(REQUIREMENT) Quote, word for word, every line starting at the line that contains "[9.60-10.67s]" and ending with the last line of the records; include both of these lines and no others.

[Stored data entries]
-------------------------

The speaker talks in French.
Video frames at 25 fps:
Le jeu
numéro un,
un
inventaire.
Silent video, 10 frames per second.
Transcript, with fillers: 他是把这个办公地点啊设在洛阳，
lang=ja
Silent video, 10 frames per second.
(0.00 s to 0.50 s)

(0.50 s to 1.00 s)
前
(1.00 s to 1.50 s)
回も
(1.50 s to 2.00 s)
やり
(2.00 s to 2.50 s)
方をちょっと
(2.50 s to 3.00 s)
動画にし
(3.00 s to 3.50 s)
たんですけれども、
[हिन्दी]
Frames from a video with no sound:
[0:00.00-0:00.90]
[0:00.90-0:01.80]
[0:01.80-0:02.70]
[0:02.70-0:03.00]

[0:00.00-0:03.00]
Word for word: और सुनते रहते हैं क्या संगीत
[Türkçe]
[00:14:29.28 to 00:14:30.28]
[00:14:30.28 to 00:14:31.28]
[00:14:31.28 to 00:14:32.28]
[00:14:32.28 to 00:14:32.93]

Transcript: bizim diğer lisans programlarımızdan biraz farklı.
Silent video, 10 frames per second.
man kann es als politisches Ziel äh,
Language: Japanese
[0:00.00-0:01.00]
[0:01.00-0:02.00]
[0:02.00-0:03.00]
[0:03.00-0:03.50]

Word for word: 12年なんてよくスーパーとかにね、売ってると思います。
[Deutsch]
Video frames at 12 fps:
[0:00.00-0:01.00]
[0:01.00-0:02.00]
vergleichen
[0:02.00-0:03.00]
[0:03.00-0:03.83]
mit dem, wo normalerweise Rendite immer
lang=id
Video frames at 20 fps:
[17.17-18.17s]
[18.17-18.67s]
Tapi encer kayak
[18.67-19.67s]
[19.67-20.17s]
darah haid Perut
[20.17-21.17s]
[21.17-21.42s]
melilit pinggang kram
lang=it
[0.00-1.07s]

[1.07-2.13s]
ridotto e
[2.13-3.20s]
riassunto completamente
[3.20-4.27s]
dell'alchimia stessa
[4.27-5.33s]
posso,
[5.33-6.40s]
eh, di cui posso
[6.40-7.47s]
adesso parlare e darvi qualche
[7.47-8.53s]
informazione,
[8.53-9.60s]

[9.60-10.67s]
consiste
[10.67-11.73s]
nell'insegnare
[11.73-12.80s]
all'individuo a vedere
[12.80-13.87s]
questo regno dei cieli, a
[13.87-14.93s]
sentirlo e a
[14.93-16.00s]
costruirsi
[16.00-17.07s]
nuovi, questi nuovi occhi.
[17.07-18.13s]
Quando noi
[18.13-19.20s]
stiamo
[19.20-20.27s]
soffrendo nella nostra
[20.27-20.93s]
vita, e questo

-------------------------

(RESPONSE TO THE TASK)
[9.60-10.67s]
consiste
[10.67-11.73s]
nell'insegnare
[11.73-12.80s]
all'individuo a vedere
[12.80-13.87s]
questo regno dei cieli, a
[13.87-14.93s]
sentirlo e a
[14.93-16.00s]
costruirsi
[16.00-17.07s]
nuovi, questi nuovi occhi.
[17.07-18.13s]
Quando noi
[18.13-19.20s]
stiamo
[19.20-20.27s]
soffrendo nella nostra
[20.27-20.93s]
vita, e questo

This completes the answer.